# Exercise description
Lines from the one containing "[00:00:12.39]" through the last line of the data are to be returned exactly, both ends included, minus any pictures.

[Opening Extracted records section]

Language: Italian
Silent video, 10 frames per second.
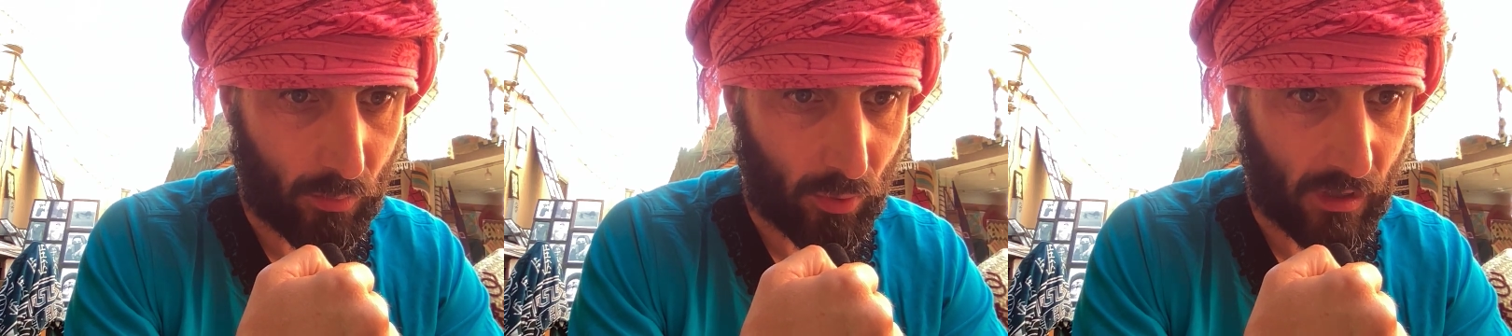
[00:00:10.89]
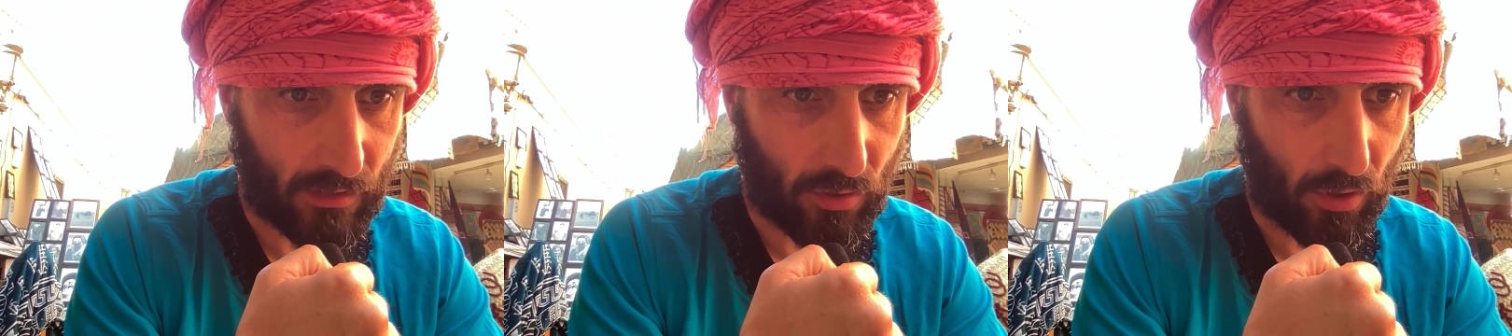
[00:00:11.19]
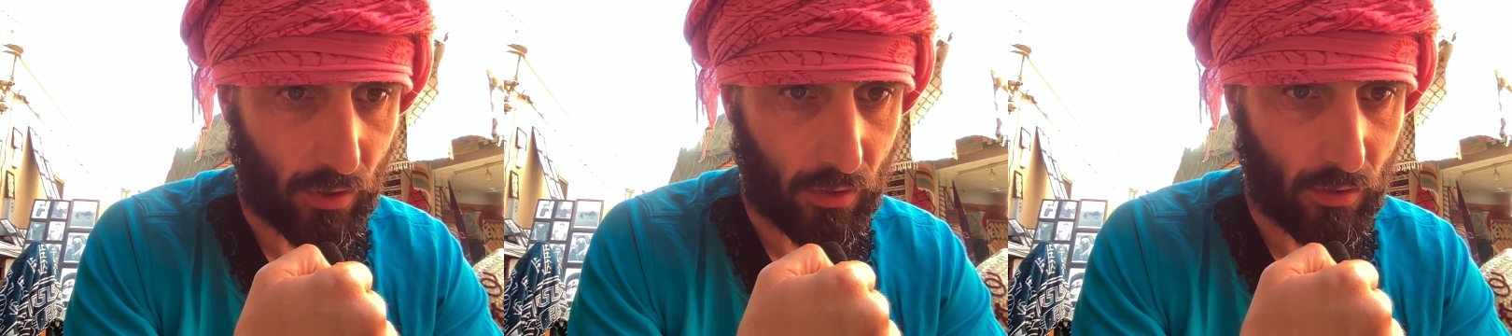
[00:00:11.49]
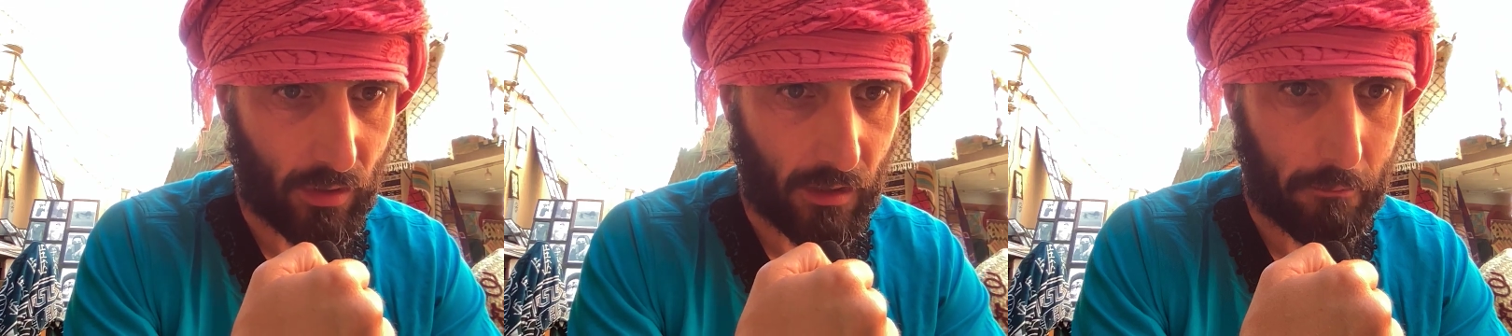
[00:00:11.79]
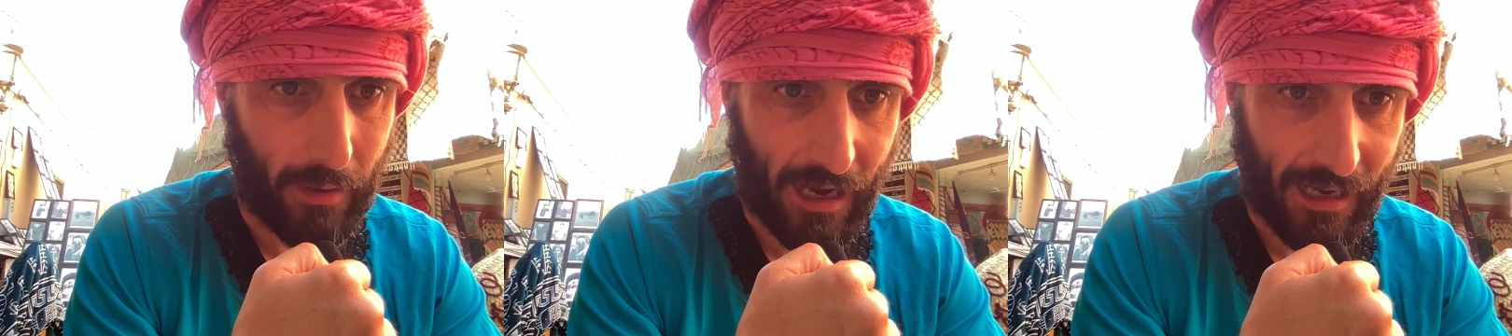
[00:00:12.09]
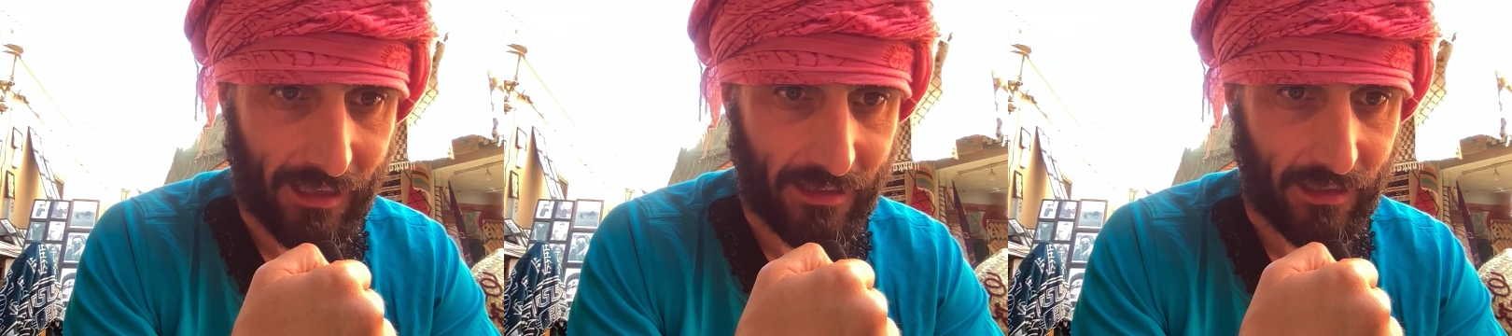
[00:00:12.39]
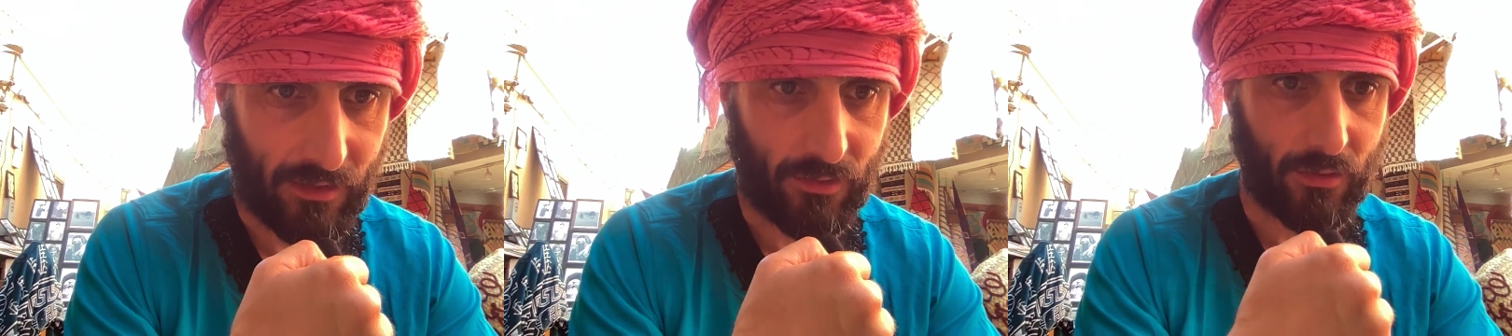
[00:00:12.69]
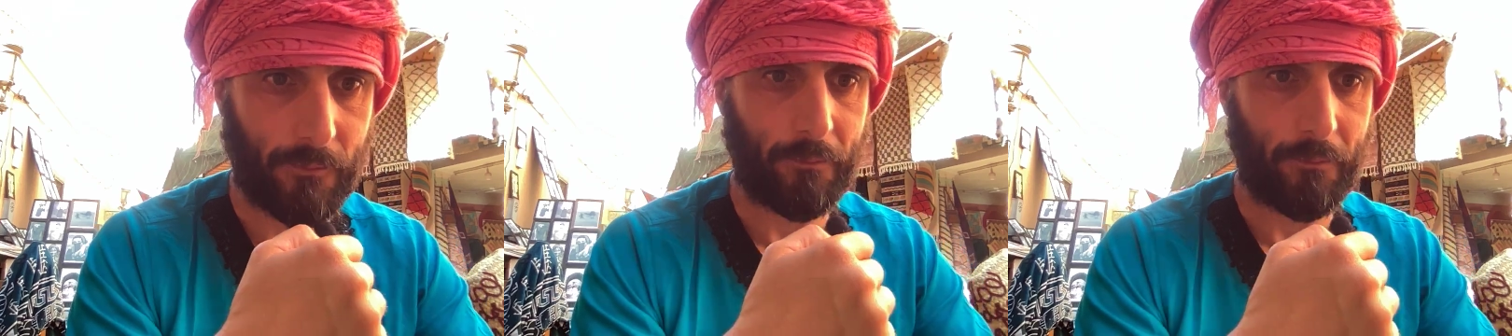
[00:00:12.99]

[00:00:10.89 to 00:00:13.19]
purgatorio e paradiso?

[Closing Extracted records section]

# Answer for the task
[00:00:12.39]
[00:00:12.69]
[00:00:12.99]

[00:00:10.89 to 00:00:13.19]
purgatorio e paradiso?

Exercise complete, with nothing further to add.